*** Data under study ***

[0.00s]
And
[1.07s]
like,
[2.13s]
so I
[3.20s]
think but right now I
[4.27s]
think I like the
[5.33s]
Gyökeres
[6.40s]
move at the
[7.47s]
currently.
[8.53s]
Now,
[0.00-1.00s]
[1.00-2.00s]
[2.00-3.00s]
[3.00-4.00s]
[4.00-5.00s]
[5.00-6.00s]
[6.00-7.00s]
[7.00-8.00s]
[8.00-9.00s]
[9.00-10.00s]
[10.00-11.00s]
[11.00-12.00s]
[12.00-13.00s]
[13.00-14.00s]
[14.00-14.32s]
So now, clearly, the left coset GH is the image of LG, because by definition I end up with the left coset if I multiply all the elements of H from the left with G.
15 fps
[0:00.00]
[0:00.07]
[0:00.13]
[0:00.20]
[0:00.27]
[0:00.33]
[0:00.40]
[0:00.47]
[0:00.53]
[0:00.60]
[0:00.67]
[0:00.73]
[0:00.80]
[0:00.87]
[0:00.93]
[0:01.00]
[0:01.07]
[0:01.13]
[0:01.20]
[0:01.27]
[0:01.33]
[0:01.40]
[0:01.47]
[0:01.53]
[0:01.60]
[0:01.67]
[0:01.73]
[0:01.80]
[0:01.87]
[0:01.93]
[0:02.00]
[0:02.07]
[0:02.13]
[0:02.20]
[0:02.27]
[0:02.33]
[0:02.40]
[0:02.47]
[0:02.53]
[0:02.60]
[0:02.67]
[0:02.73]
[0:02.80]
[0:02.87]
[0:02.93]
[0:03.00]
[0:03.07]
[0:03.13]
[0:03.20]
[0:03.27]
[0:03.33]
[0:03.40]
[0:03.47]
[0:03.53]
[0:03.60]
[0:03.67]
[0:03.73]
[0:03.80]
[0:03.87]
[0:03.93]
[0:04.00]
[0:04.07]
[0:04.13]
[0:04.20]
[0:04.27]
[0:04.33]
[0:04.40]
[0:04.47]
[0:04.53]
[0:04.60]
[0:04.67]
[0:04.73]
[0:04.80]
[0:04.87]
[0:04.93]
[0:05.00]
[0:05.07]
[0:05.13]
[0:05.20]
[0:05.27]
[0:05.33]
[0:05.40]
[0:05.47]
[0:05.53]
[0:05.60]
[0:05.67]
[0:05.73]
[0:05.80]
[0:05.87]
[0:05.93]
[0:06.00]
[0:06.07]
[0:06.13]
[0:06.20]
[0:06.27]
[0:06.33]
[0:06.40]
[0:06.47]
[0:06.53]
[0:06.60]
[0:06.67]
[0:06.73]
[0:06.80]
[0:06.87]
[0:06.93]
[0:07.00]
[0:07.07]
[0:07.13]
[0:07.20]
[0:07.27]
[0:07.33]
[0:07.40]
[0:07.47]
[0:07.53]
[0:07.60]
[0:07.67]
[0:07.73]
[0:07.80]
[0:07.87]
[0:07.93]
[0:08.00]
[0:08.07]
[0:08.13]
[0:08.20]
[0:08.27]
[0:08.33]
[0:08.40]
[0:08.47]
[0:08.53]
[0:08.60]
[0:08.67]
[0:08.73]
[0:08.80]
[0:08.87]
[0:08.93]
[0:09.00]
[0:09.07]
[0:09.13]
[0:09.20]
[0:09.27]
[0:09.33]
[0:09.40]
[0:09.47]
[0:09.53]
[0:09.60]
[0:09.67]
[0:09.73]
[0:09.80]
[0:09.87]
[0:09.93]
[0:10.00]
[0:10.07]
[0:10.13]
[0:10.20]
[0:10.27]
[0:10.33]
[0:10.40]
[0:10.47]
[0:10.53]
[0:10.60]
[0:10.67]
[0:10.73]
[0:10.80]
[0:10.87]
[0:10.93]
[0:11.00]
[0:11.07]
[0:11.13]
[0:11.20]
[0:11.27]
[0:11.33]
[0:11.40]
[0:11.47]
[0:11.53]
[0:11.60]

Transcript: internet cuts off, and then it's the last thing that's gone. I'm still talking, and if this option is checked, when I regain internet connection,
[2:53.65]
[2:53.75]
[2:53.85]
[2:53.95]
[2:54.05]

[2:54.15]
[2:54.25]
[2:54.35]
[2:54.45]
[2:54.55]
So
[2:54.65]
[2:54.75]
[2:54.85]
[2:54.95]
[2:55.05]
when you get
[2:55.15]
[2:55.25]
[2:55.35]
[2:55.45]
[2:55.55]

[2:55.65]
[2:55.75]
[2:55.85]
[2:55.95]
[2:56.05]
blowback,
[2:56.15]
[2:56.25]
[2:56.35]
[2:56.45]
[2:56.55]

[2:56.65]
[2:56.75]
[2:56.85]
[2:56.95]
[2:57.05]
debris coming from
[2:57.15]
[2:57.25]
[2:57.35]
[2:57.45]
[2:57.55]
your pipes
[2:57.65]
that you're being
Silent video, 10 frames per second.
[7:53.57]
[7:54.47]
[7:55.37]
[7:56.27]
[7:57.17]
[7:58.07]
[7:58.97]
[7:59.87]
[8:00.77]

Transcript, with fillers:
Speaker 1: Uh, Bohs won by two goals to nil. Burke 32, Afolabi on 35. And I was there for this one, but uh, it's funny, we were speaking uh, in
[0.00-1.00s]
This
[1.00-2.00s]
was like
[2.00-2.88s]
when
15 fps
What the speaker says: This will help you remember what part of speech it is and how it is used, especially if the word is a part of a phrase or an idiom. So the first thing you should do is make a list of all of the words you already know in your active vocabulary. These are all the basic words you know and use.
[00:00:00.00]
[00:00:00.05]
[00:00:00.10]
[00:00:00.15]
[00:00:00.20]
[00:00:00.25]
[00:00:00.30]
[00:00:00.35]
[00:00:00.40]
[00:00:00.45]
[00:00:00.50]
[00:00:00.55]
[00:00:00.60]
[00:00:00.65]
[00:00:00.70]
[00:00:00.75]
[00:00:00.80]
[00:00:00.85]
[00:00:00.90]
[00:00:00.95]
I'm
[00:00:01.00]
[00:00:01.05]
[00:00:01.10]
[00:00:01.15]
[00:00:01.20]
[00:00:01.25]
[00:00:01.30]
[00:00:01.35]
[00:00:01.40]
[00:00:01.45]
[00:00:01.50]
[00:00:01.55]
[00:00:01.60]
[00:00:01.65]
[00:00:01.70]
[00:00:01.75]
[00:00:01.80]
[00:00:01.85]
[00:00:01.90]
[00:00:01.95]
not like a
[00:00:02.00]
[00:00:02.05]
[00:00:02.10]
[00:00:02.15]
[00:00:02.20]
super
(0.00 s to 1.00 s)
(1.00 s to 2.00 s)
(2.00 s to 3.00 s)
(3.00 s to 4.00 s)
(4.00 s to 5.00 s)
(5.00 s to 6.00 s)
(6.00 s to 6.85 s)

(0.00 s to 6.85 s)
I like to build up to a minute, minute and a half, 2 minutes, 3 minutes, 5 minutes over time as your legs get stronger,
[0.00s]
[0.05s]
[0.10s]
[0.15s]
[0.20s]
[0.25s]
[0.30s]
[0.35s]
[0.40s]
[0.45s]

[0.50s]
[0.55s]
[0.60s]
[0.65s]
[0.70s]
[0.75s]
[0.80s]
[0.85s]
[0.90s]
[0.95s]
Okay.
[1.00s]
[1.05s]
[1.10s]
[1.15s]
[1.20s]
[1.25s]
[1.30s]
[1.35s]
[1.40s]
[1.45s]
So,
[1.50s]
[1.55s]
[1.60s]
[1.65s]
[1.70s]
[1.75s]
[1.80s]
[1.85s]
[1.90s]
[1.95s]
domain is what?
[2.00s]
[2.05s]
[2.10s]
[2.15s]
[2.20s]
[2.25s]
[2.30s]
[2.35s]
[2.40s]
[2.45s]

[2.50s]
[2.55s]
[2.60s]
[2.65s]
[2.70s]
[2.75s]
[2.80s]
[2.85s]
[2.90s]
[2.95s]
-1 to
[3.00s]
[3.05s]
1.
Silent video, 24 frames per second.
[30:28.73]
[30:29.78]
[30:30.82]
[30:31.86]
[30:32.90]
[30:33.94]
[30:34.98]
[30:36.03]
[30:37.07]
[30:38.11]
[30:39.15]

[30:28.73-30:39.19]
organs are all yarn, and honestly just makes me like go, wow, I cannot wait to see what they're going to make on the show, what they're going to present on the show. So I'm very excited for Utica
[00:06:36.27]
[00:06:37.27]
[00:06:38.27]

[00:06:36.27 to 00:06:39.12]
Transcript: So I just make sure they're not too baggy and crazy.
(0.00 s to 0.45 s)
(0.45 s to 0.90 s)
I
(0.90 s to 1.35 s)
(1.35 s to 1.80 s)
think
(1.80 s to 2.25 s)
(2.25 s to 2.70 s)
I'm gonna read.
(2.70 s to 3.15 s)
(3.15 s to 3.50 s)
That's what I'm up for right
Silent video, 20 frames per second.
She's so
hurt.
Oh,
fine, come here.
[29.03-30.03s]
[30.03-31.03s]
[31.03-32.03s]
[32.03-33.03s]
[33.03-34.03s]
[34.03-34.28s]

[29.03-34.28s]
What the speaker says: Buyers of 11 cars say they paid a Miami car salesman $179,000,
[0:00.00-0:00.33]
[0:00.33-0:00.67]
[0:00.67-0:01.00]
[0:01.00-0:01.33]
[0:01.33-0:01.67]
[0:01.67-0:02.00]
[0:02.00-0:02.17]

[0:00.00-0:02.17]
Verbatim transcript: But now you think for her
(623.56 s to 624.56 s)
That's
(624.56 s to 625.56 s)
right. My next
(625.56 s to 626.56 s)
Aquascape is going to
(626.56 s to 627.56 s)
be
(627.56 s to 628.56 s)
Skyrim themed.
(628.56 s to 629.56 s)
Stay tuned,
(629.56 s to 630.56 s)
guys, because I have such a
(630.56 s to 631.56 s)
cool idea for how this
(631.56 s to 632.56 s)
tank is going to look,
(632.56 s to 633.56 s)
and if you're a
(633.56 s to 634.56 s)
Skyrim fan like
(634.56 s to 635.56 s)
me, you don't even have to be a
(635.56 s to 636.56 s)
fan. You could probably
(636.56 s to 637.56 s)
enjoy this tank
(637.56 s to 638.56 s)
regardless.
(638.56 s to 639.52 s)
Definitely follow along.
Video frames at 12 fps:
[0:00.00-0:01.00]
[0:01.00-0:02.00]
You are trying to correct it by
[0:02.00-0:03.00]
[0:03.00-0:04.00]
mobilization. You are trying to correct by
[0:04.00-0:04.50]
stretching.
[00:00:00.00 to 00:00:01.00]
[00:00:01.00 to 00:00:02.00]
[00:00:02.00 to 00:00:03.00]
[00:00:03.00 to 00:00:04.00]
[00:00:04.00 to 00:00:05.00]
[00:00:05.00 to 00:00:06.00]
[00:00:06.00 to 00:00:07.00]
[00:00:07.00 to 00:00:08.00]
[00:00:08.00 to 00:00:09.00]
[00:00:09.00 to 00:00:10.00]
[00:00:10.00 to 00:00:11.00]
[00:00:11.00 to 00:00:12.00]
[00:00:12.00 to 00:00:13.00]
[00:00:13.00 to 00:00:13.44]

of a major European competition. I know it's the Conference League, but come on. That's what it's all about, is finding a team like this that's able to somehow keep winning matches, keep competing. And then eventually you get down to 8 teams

*** End of Data under study ***

Taking the listing above as the source, transcribe only the lines starting at the line with "[00:06:38.27]" and going through the line with "[29.03-34.28s]", unaltered and with both ends included.

[00:06:38.27]

[00:06:36.27 to 00:06:39.12]
Transcript: So I just make sure they're not too baggy and crazy.
(0.00 s to 0.45 s)
(0.45 s to 0.90 s)
I
(0.90 s to 1.35 s)
(1.35 s to 1.80 s)
think
(1.80 s to 2.25 s)
(2.25 s to 2.70 s)
I'm gonna read.
(2.70 s to 3.15 s)
(3.15 s to 3.50 s)
That's what I'm up for right
Silent video, 20 frames per second.
She's so
hurt.
Oh,
fine, come here.
[29.03-30.03s]
[30.03-31.03s]
[31.03-32.03s]
[32.03-33.03s]
[33.03-34.03s]
[34.03-34.28s]

[29.03-34.28s]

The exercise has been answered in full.